Positive numbers: Their two's complement is the same as their original code.  
Negative numbers: The two's complement is obtained by keeping the sign bit unchanged, inverting all other bits, and then adding 1 (i.e., adding 1 to the one's complement).

```Java
【+1】= 原： [ 0000 0001 ] = 反：[ 0000 0001 ] = 补：[ 0000 0001 ]
【-1】= 原： [ 1000 0001 ] = 反：[ 1111 1110 ] = 补：[ 1111 1111 ]
```

3.  Data storage format in a computer.

1.  Computers actually only store two's complement, so the process of converting from sign-magnitude to two's complement can also be understood as the process of storing data into computer memory:

![](https://cdn.tungchiahui.cn/tungwebsite/assets/images/2023/10/05/image4.webp)

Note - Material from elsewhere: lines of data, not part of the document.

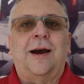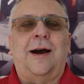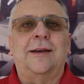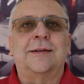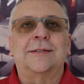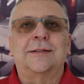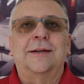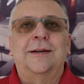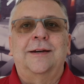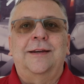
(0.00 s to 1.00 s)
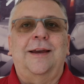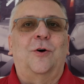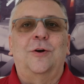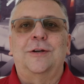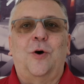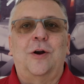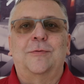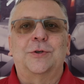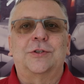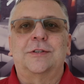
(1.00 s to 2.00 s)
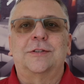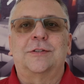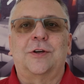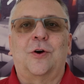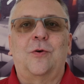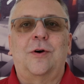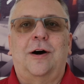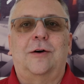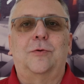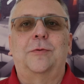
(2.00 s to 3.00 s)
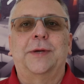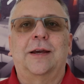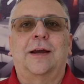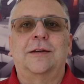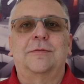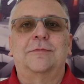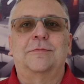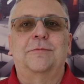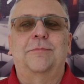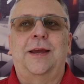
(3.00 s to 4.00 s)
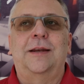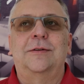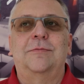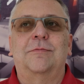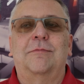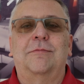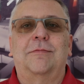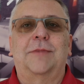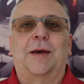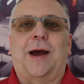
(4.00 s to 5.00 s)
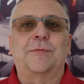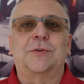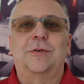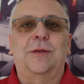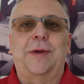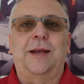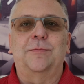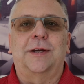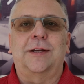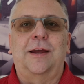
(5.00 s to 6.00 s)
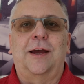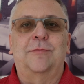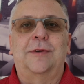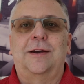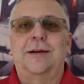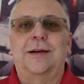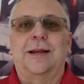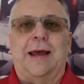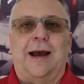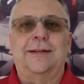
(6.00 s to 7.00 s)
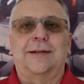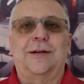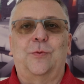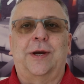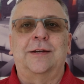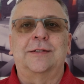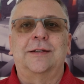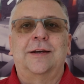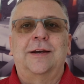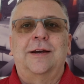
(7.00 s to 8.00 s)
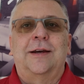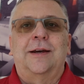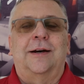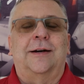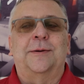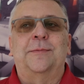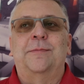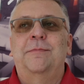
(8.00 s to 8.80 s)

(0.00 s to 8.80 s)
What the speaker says: And yeah, all in all, it was just so heartwarming, and it absolutely made my day. I'm glad that I went. I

3.  Positive numbers: In original, one's complement, and two's complement codes, the representation of positive numbers is exactly the same.

4.  Negative numbers: The representation of negative numbers differs, so for the two's complement of a negative number, we cannot directly convert it to a decimal value using base conversion, because that would not yield the actual decimal number stored in the computer. Instead, we should first convert it to its original code (sign-magnitude representation), and then convert that original code to a decimal number (machine numbers include the sign bit).

5.  Why were sign-magnitude, ones' complement, and two's complement created?

    1.  Reason: For addition and subtraction operations involving only positive numbers, using the original code poses no issues. However, when both positive and negative numbers are present, the computer cannot determine whether the most significant bit is a sign bit.

4.  Summary:

1.  **The *****most significant bit***** of binary is the sign bit: 0 indicates a positive number, 1 indicates a negative number.**

2.  The original code, inverse code, and two's complement of a positive number are all the same — the three codes are unified.

3.  Negative number

    1.  The one's complement of a negative number = keep its sign bit unchanged, and invert all other bits.

    2.  The two's complement of a negative number = its one's complement + 1. The one's complement of a negative number = the two's complement of the negative number - 1.

4.  The one's complement and two's complement of 0 are both 0.

5.  **When computers perform calculations, they always do so using "two's complement" representation.**

6.  The result of the operation is displayed in **original code** form.